> TASK GOAL
Your output is to consist only of the line containing "[00:00:17.00]" and the lines after it, through the end of the data, reproduced exactly.

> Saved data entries
* * *

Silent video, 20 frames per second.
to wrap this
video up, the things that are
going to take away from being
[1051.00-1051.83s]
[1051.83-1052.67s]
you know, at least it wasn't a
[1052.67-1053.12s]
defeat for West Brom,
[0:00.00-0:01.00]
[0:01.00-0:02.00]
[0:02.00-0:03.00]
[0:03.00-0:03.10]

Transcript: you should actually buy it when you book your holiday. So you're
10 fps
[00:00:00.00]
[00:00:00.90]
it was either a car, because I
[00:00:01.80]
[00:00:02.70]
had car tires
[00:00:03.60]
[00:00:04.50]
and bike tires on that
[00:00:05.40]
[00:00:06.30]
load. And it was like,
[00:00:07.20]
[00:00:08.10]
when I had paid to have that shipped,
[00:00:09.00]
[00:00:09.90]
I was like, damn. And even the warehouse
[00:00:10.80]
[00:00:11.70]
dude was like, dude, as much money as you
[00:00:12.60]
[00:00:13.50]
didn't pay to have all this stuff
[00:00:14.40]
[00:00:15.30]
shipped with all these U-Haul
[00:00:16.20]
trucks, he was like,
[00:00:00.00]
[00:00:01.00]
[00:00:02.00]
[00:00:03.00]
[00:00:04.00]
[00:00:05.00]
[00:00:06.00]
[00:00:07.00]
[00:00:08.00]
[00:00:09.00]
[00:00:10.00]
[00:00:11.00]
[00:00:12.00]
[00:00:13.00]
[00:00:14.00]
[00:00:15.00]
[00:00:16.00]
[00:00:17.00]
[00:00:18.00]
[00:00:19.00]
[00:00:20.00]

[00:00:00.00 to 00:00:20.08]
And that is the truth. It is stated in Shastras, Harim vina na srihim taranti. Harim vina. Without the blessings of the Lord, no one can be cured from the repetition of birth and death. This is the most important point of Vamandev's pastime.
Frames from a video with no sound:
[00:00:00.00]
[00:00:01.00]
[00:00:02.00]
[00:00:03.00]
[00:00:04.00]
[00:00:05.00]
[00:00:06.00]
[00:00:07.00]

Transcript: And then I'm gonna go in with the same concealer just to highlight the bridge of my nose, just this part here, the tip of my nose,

* * *

> TASK RESPONSE
[00:00:17.00]
[00:00:18.00]
[00:00:19.00]
[00:00:20.00]

[00:00:00.00 to 00:00:20.08]
And that is the truth. It is stated in Shastras, Harim vina na srihim taranti. Harim vina. Without the blessings of the Lord, no one can be cured from the repetition of birth and death. This is the most important point of Vamandev's pastime.
Frames from a video with no sound:
[00:00:00.00]
[00:00:01.00]
[00:00:02.00]
[00:00:03.00]
[00:00:04.00]
[00:00:05.00]
[00:00:06.00]
[00:00:07.00]

Transcript: And then I'm gonna go in with the same concealer just to highlight the bridge of my nose, just this part here, the tip of my nose,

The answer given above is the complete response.